Hace aproximadamente un mes, las consultas privadas de ginecólogos en Chillán no están aceptando bonos emitidos por isapres, situación que fue denunciada el pasado domingo por La Discusión.
La razón obedece a un proceso de negociación del convenio (el último venció el 20 de enero) entre los médicos y las instituciones de salud privada, que no ha tenido grandes avances. Ello, porque los facultativos exigen un aumento de los honorarios, sin embargo, no se ha llegado a acuerdo sobre el monto con las isapres.
Las únicas perjudicadas con este proceso, abordado de manera tardía por los interesados, son las propias pacientes y sus familias, especialmente las embarazadas, quienes están obligadas a seguir con los controles médicos. Por su parte, las isapres y los ginecólogos siguen ganando, especialmente estos últimos, quienes están cobrando incluso más alto (25 mil pesos por consulta).
Pero más allá de los baches del proceso negociador, hay algunos temas de fondo en los cuales vale la pena poner atención, pues reflejan la concentración del mercado de las isapres, la falta de especialistas en la zona -lo que también deriva en concentración- y la problemática del lucro en la salud como factor de desigualdad de acceso.
En primer lugar, el escaso número de isapres en el mercado es un elemento distorsionador de precios, que facilita, en la teoría, la concertación (colusión) de estas instituciones a la hora de establecer los valores de los planes de salud, así como también los aranceles a pagar a los médicos.
Una vez más, el problema de la falta de competencia juega a favor de unos pocos, constituyéndose en un oligopolio, tal como ocurre con las AFP. Por lo tanto, es deber del Estado velar por la introducción de mayores niveles de competencia, fomentando el ingreso de nuevos actores al mercado, por ejemplo, licitando la cartera de nuevos afiliados a quien ofrezca los planes más baratos.

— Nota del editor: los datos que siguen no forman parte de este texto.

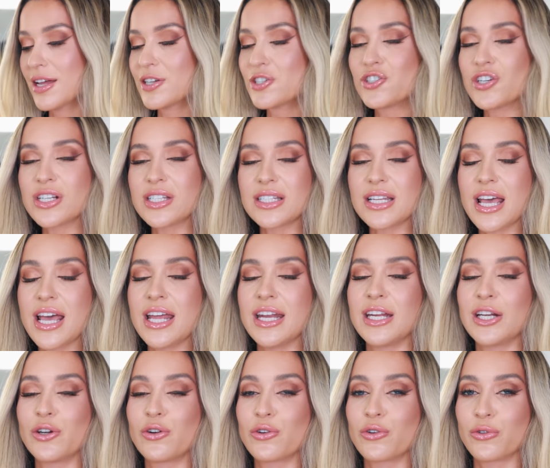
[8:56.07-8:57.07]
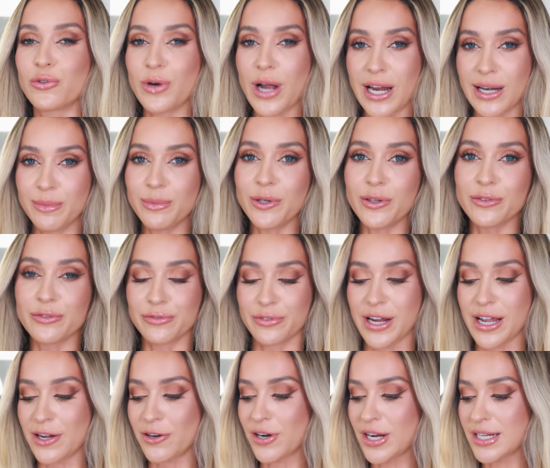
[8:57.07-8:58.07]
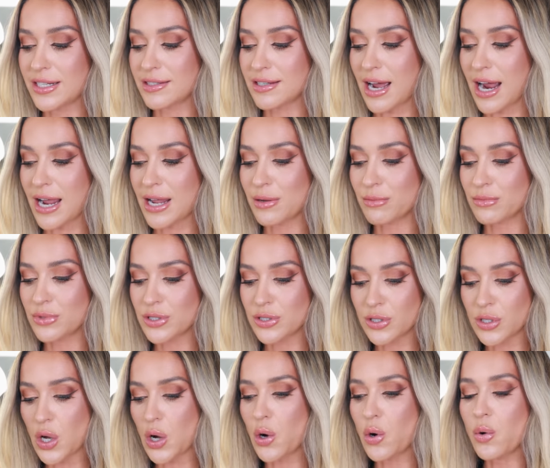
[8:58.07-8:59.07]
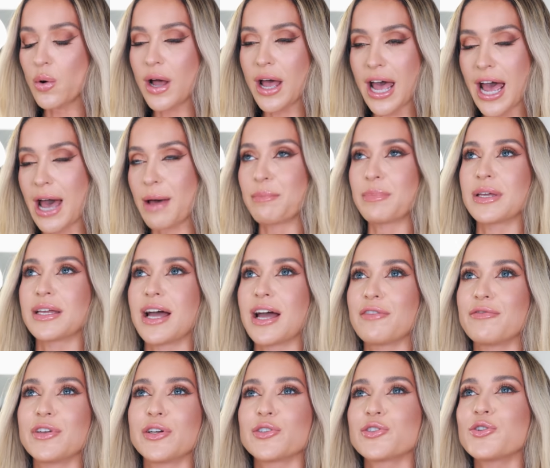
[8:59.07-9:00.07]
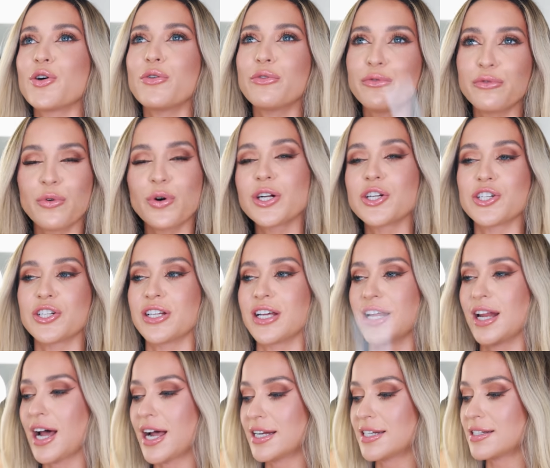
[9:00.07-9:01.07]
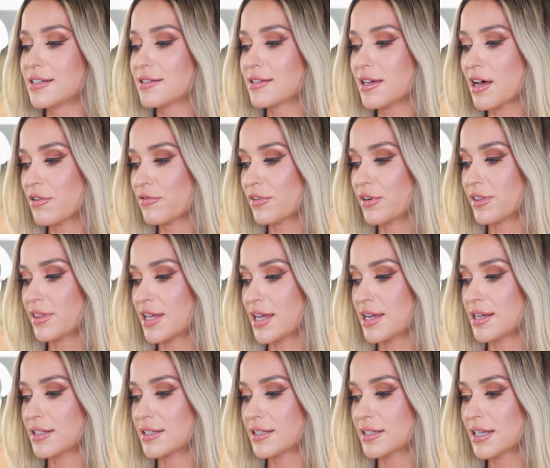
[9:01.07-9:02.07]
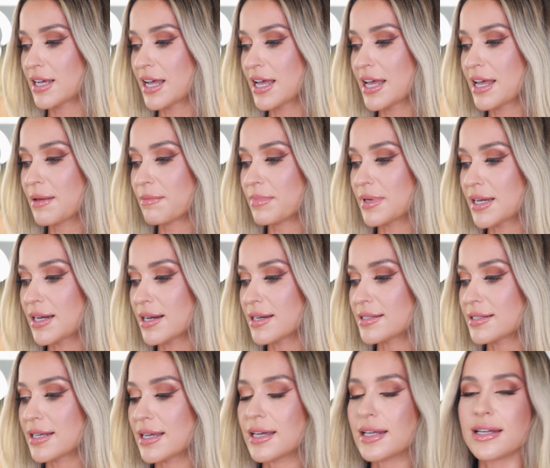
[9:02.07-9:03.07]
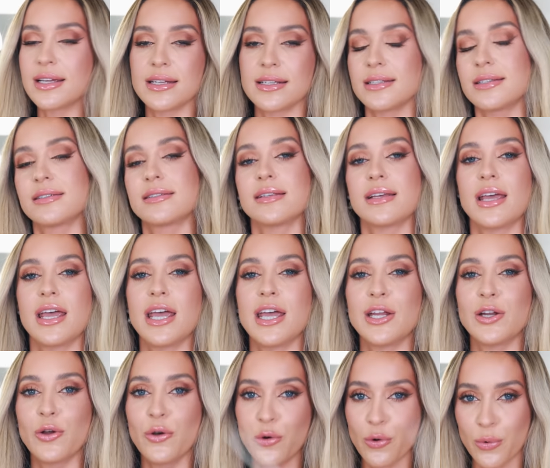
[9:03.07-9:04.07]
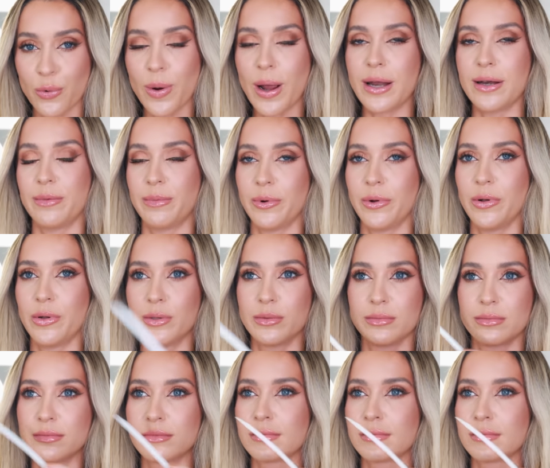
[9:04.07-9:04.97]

Just an incredible fragrance. I am so happy. I feel so fortunate I discovered this because it is incredible.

Otra forma es fortalecer Fonasa, mejorando la oferta de planes y cobertura y fortaleciendo la salud pública, pero esas son palabras mayores y difícilmente se pueden concretar en el mediano plazo.
En segundo lugar, la escasez de especialistas en Chillán también favorece la ocurrencia de fenómenos como la colusión de los médicos, tema que ayer se confirmó va a investigar la Fiscalía Nacional Económica, puesto que el proceso de negociación se ha dado, en la práctica, con el gremio en conjunto, y la decisión de no aceptar bonos, también se habría tomado de manera concertada. Sin ánimo de justificar el actuar de los ginecólogos, si bien éste contraviene las reglas de la libre competencia, surge como una práctica irregular frente a un mercado irregular.

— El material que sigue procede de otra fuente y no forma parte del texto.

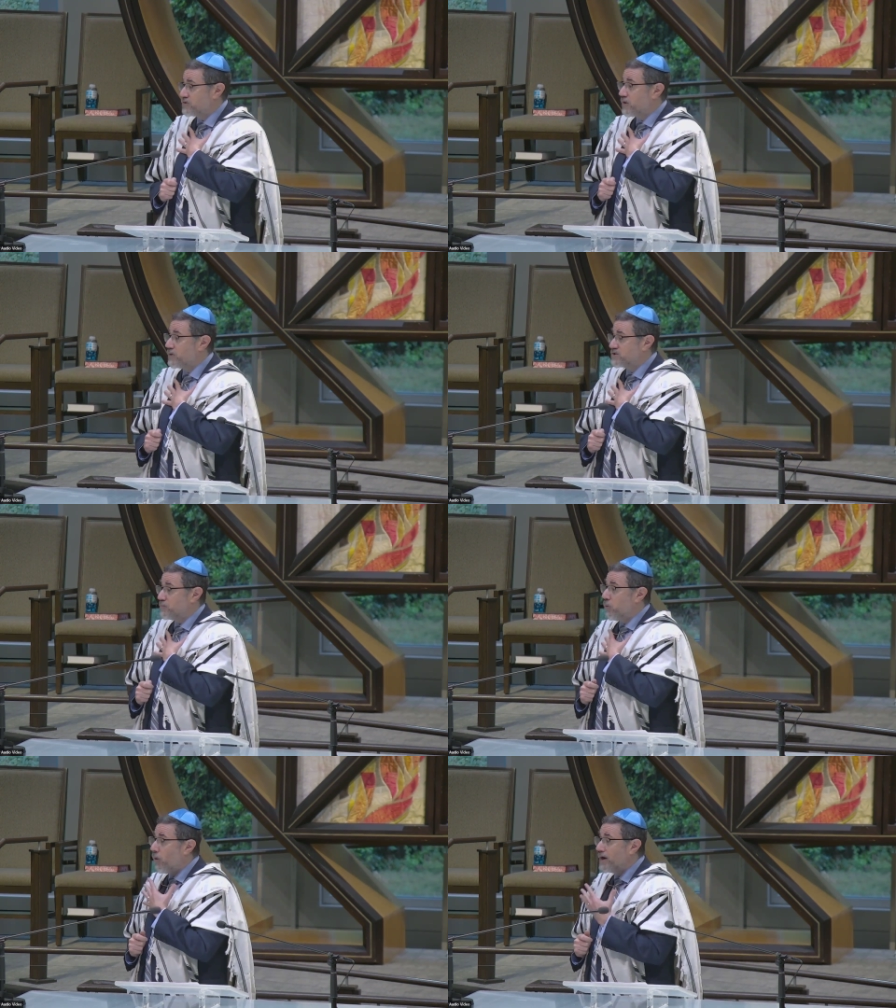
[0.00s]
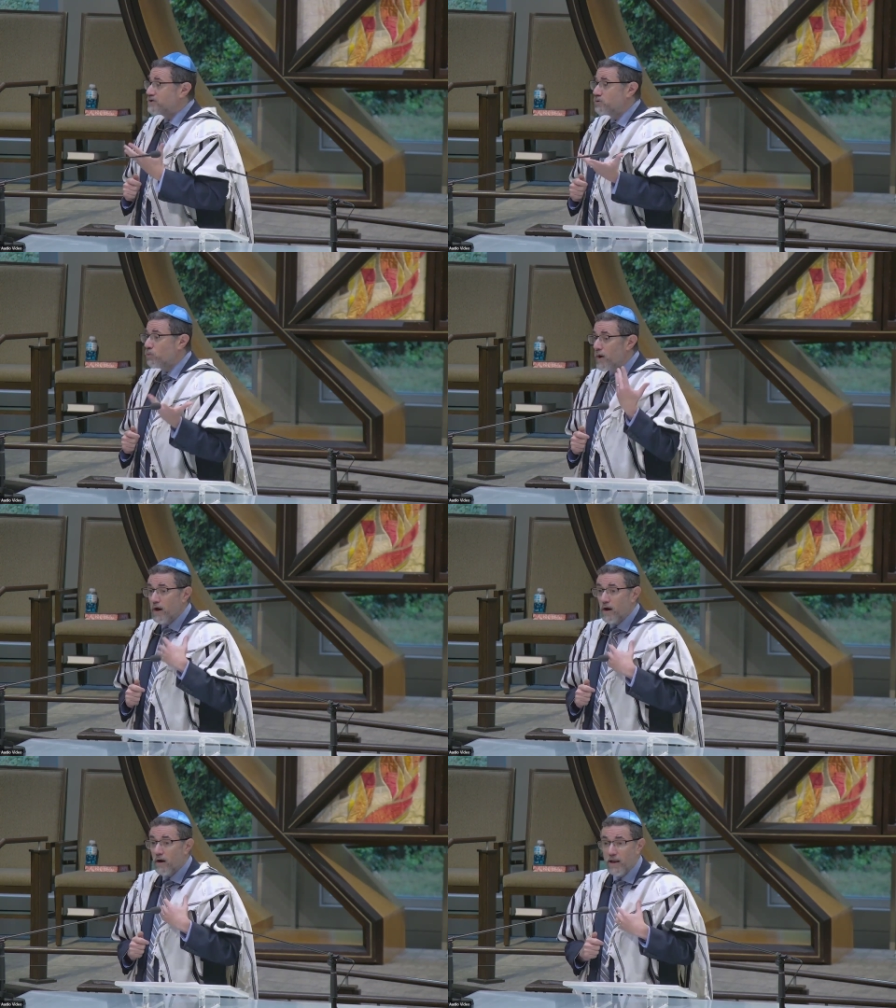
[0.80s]
So there was a point
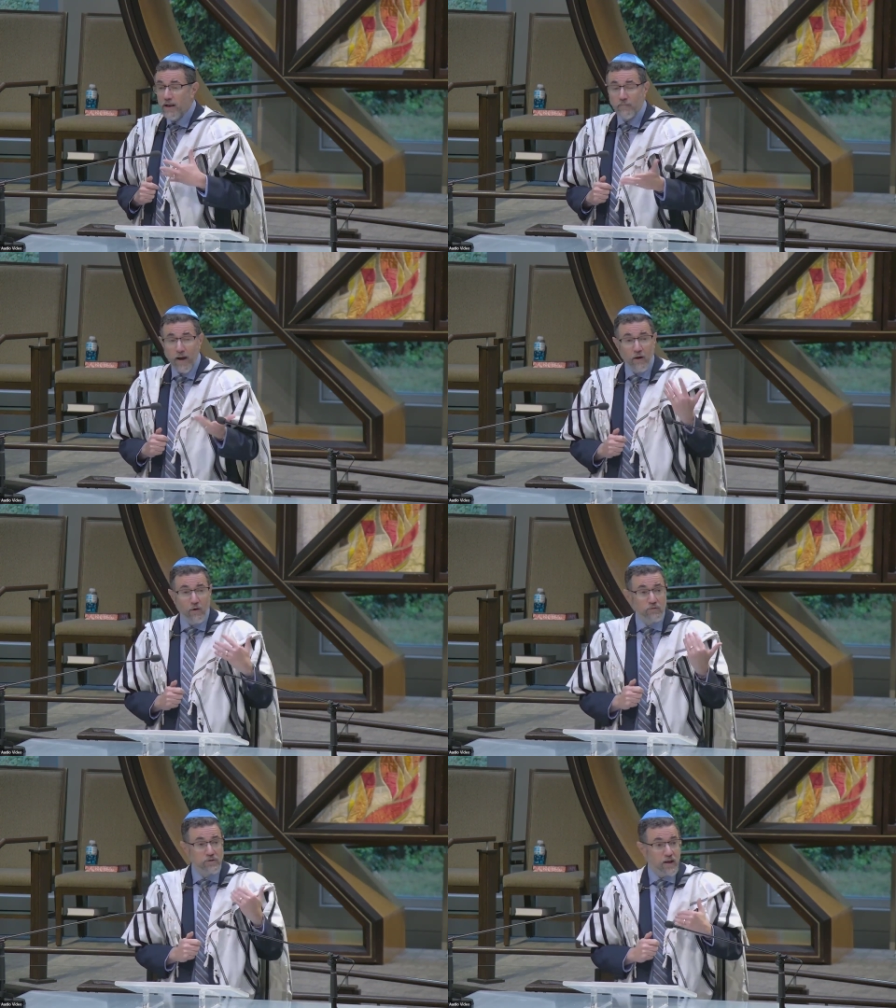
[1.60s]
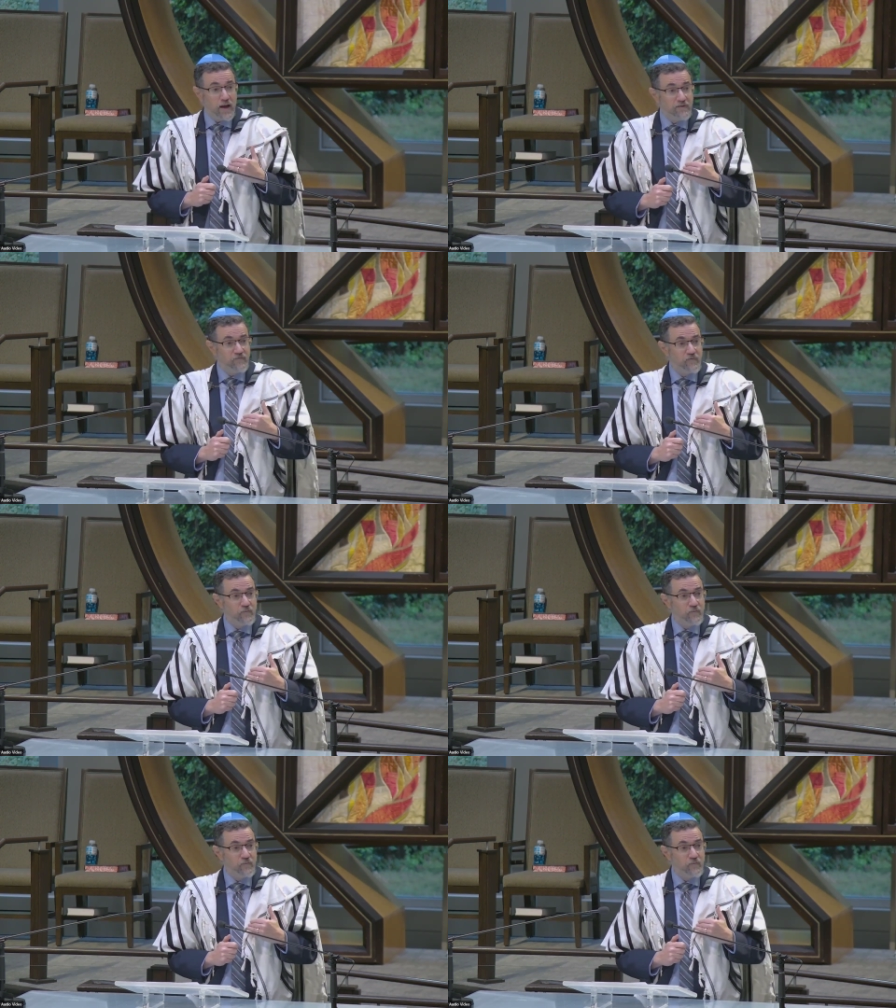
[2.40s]
where in my own life,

Y finalmente, conviene debatir sobre un asunto mucho más de fondo y que trasciende toda la discusión: ¿debe existir un lucro desregulado en la salud? ¿O sólo se debe regular el lucro en la educación? A la luz de los resultados, en que se ha visto que éste contribuye a aumentar la desigualdad de acceso entre los chilenos, la respuesta cae por su propio peso.